───── Provided records

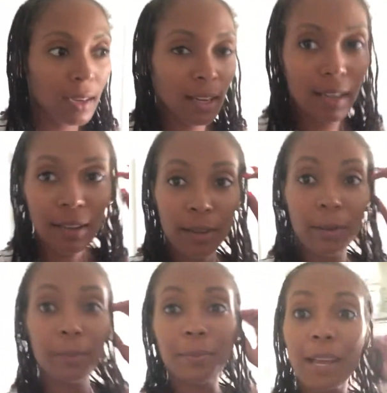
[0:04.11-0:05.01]

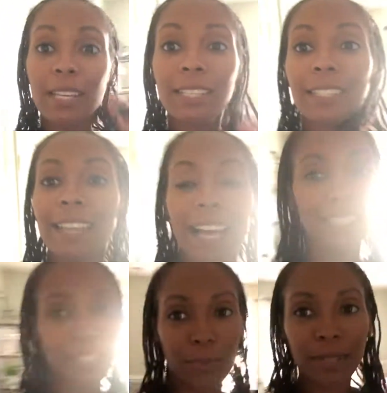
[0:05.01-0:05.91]
I
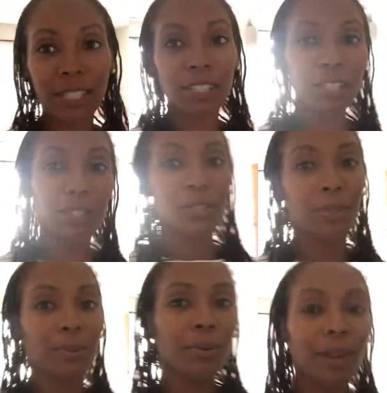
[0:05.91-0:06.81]
just wanted to
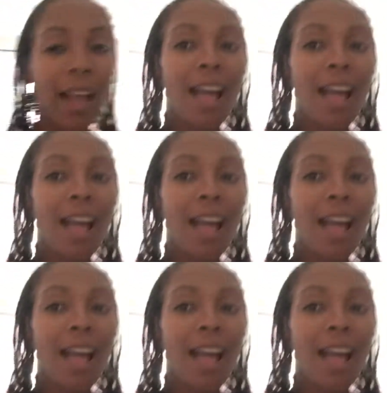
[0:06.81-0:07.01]
do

──────────

> Exercise brief
Restate the preceding entries in full, word for word, with the pictures removed.

> Exercise answer
[0:04.11-0:05.01]

[0:05.01-0:05.91]
I
[0:05.91-0:06.81]
just wanted to
[0:06.81-0:07.01]
do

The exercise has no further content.